# GOOGLE concerns



## Pablo (Mar 27, 2006)

If I was a parent I would be concerned at this.

I typed in 'Hear no evil' to google, to reply to a comment saying PC's were worse than Macs, and the first image that pops up is nudity...

Not terrible depraved nudity or anything- but people may not want young children to see several nude ladies on a bench doing the hear/see/speak no evil thing...

The next picture was of monkeys doing these signs, which I thought was more of a G rating... but something like GOOGLE... I mean... where's the 'warning-nudity'...


----------



## Darkblade48 (Jan 28, 2008)

In the Preferences next to the search bar, you can set Google to "Use strict filtering (Filter both explicit text and explicit images)". Using this filter, and using the same search phrase no longer generates the picture with nudity you mentioned.


----------



## Pablo (Mar 27, 2006)

Darkblade48 said:


> In the Preferences next to the search bar, you can set Google to "Use strict filtering (Filter both explicit text and explicit images)". Using this filter, and using the same search phrase no longer generates the picture with nudity you mentioned.
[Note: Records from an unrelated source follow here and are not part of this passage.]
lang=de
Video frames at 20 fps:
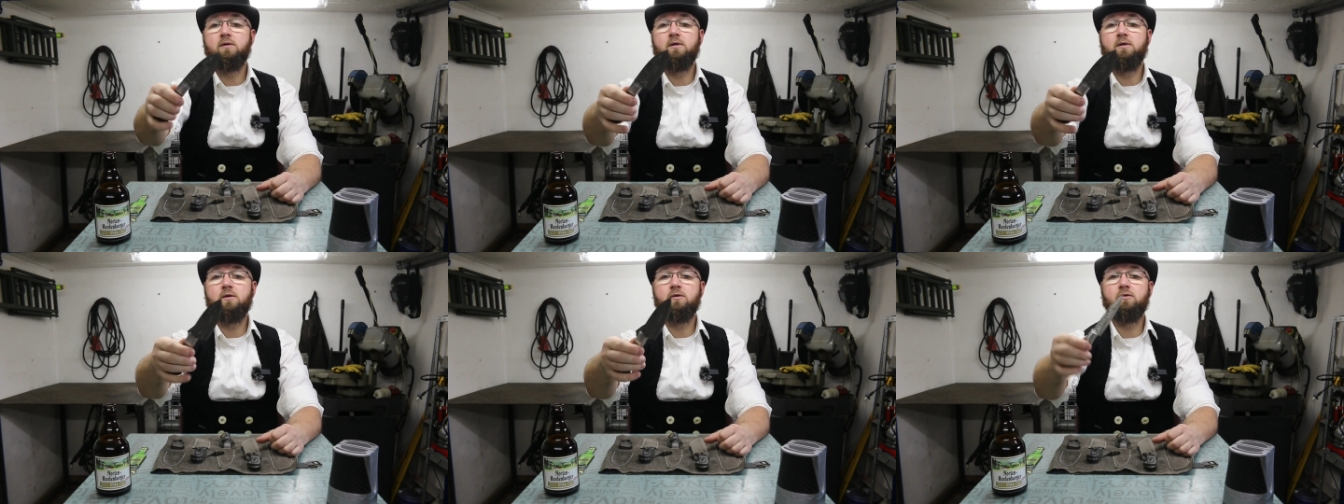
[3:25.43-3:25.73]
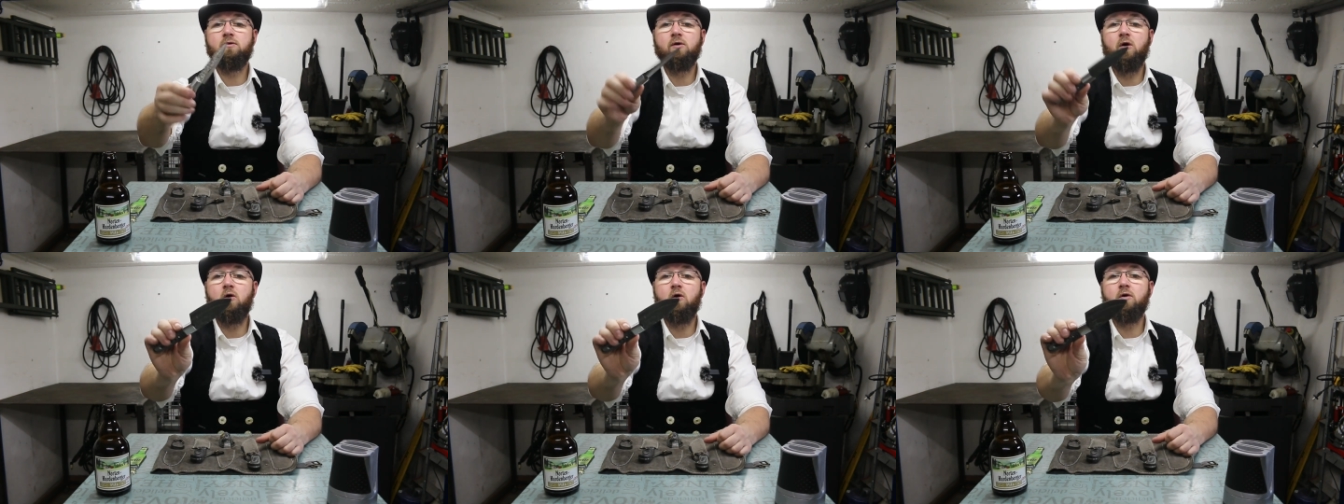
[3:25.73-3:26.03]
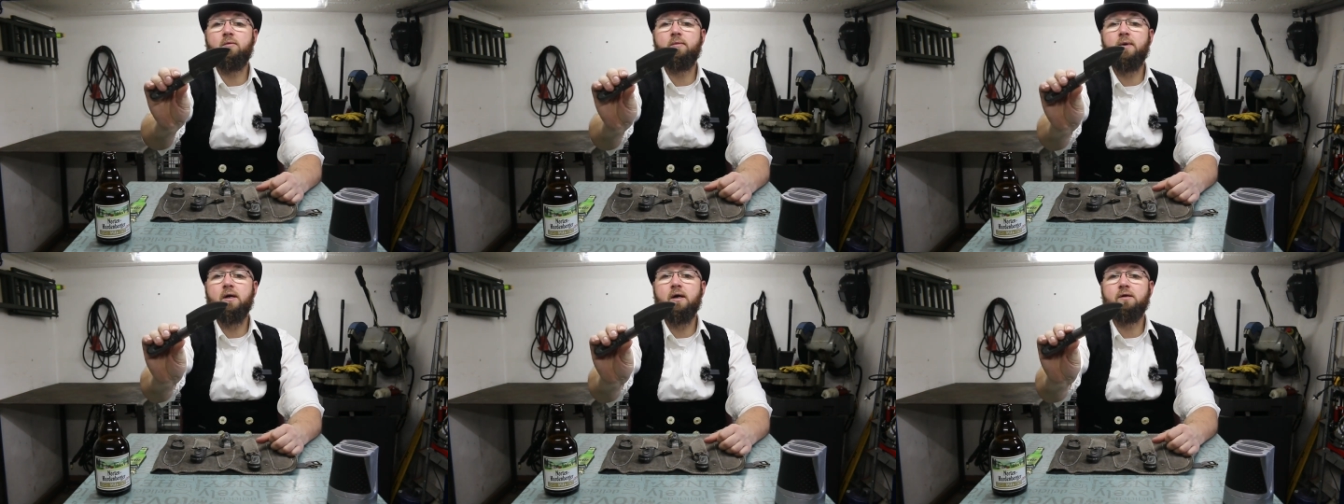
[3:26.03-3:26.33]
Das ist auch
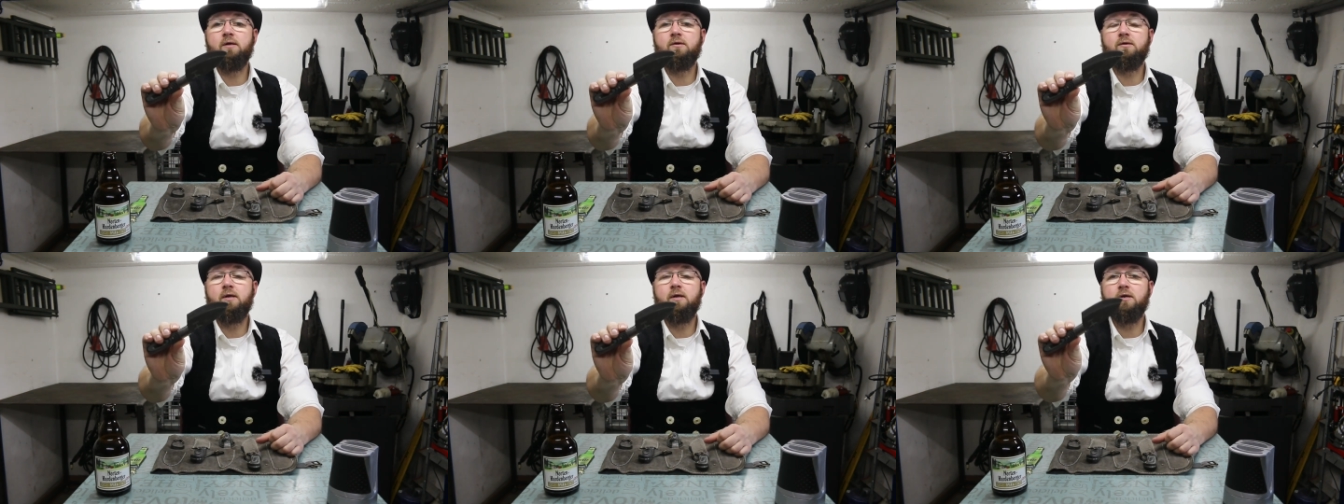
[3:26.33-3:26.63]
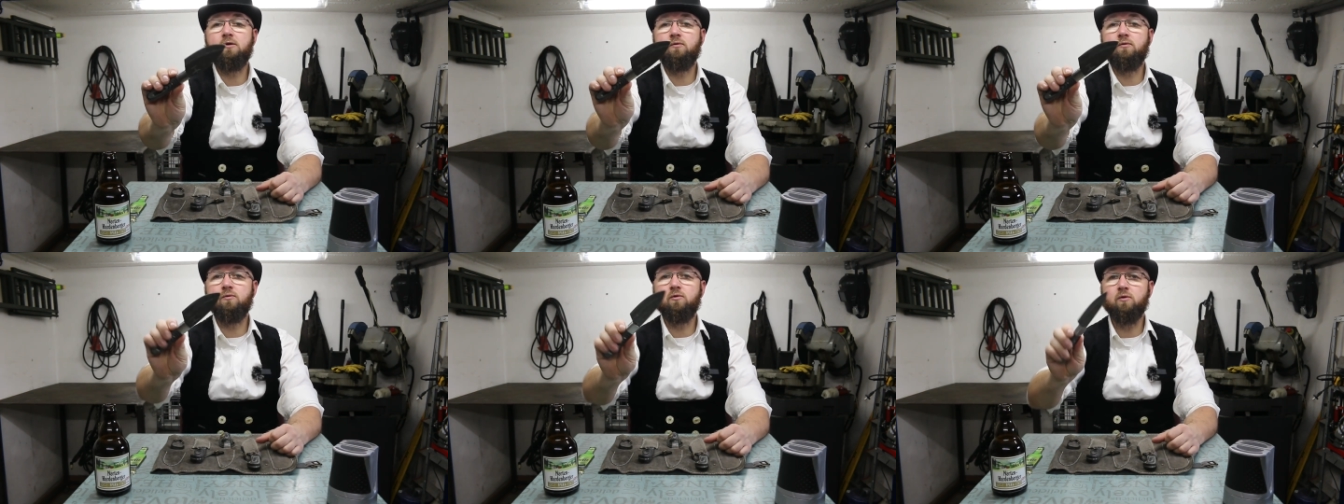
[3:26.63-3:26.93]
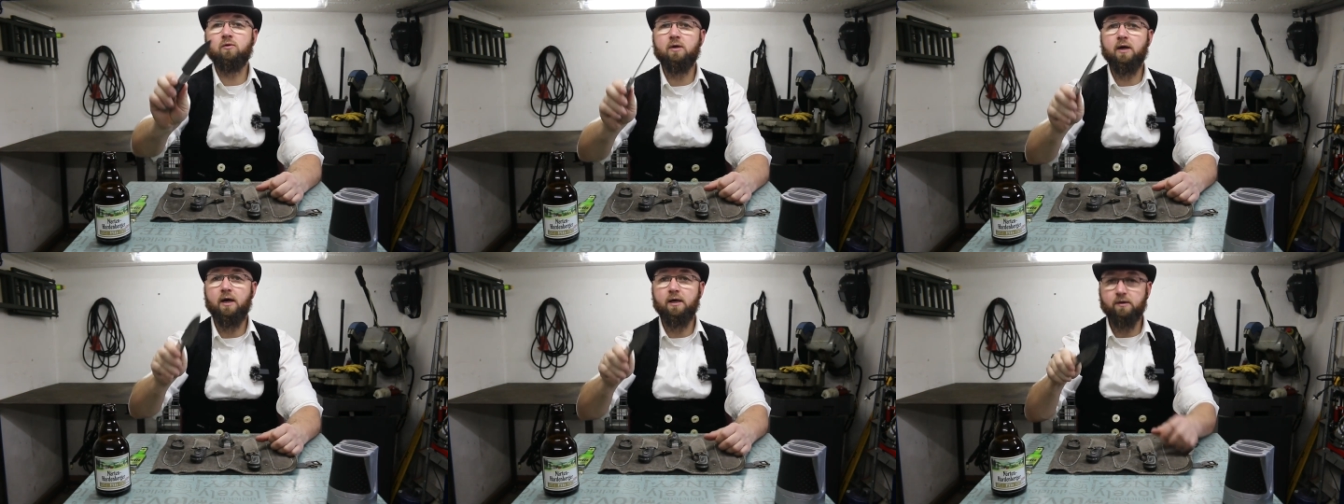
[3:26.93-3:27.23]
immer ganz nett, um
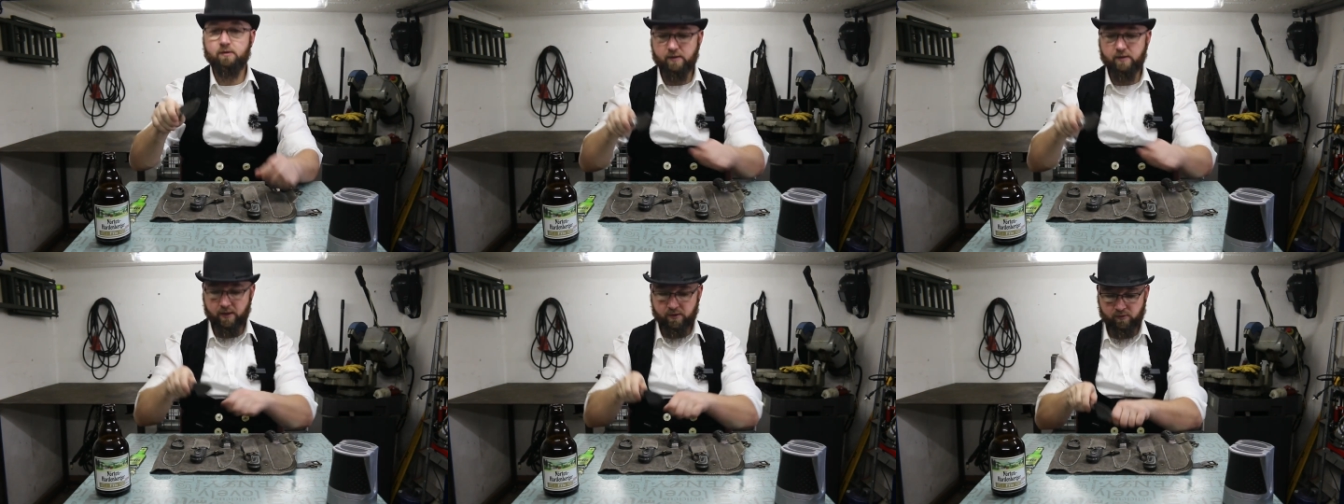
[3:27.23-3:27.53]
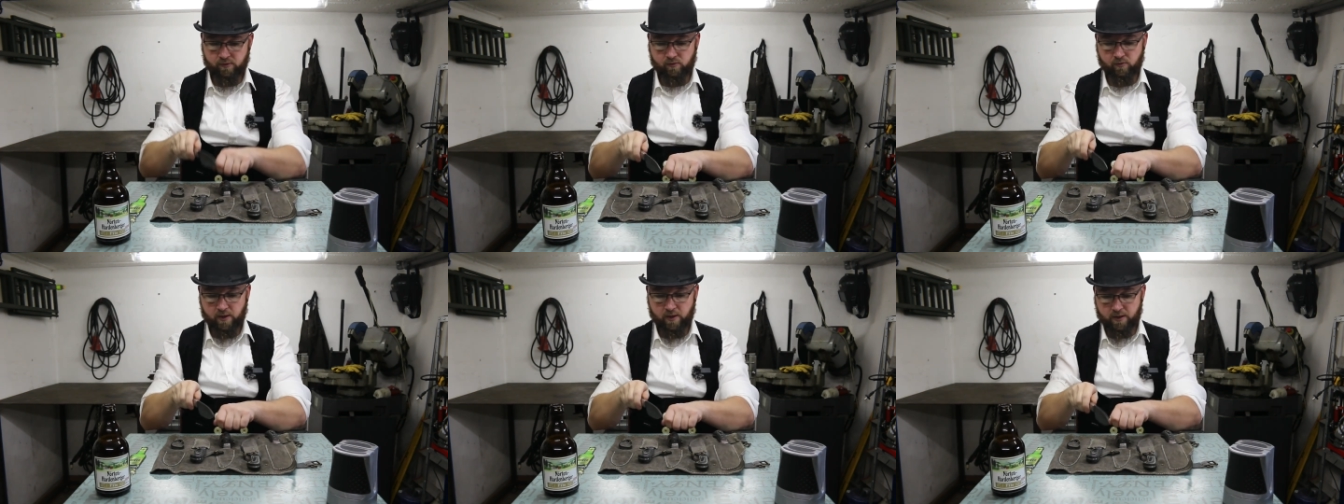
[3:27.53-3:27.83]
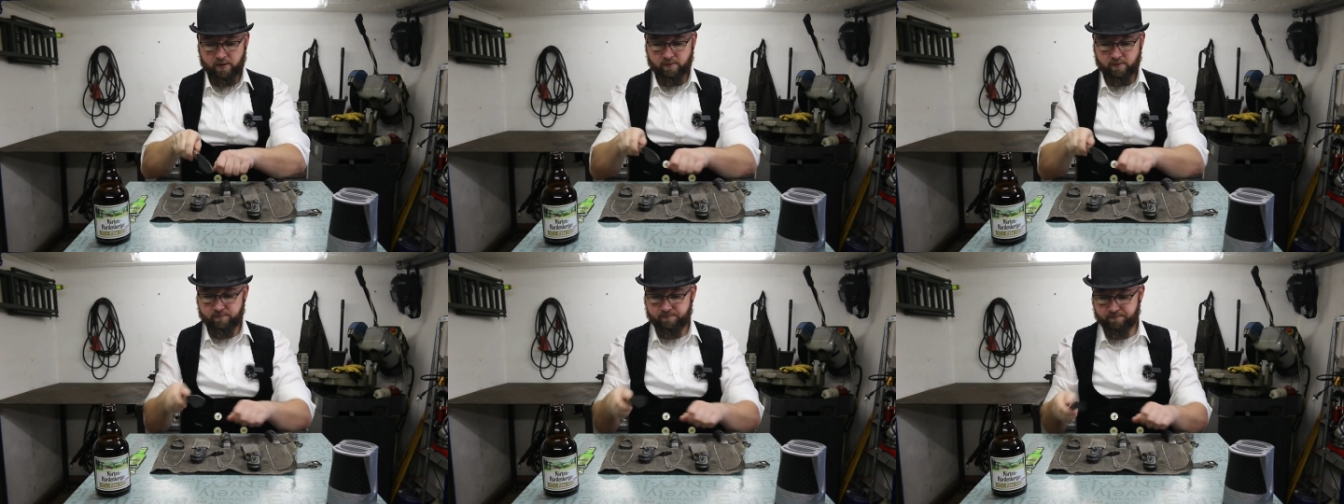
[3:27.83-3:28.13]
so kleine Sachen zu
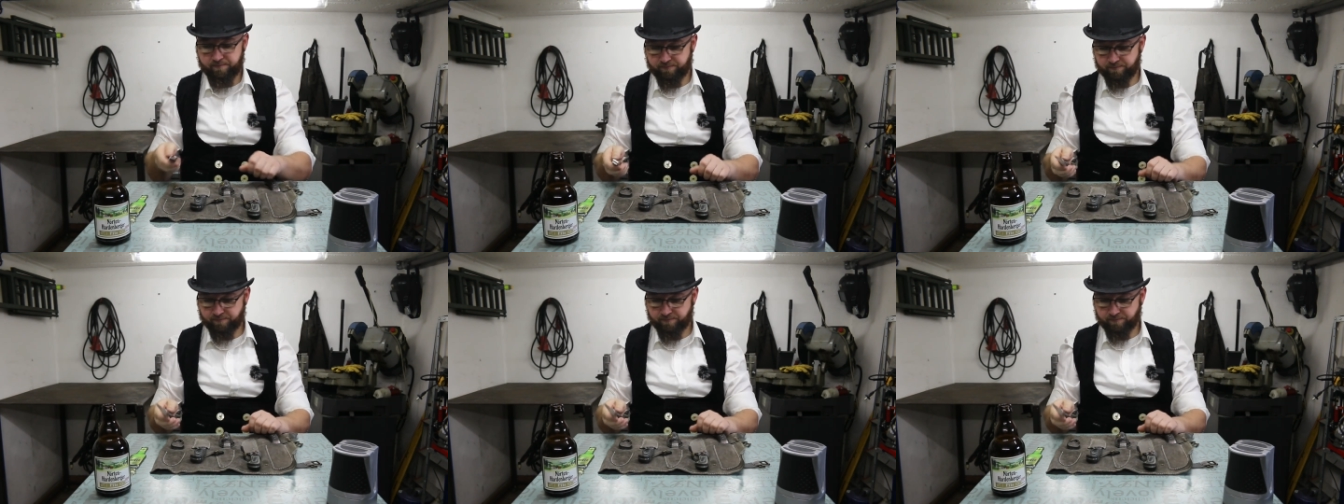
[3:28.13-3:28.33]
hacken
I was saying more that this kinda thing should be preset to protect certain groups from what they wouldnt wanna see but thanks for the tip


----------



## Riceburner (Mar 14, 2008)

That's why kids should be monitored while online. ....but it's treated just like a TV...easy babysitting.


----------



## KnaveTO (May 13, 2007)

We have become too much of a society that requires everyone else but ourselves to monitor children and their online activities.


----------



## Pablo (Mar 27, 2006)

KnaveTO said:


> We have become too much of a society that requires everyone else but ourselves to monitor children and their online activities.


i agree. i still think google shouldnt show boobs when I searched for what i did though.


----------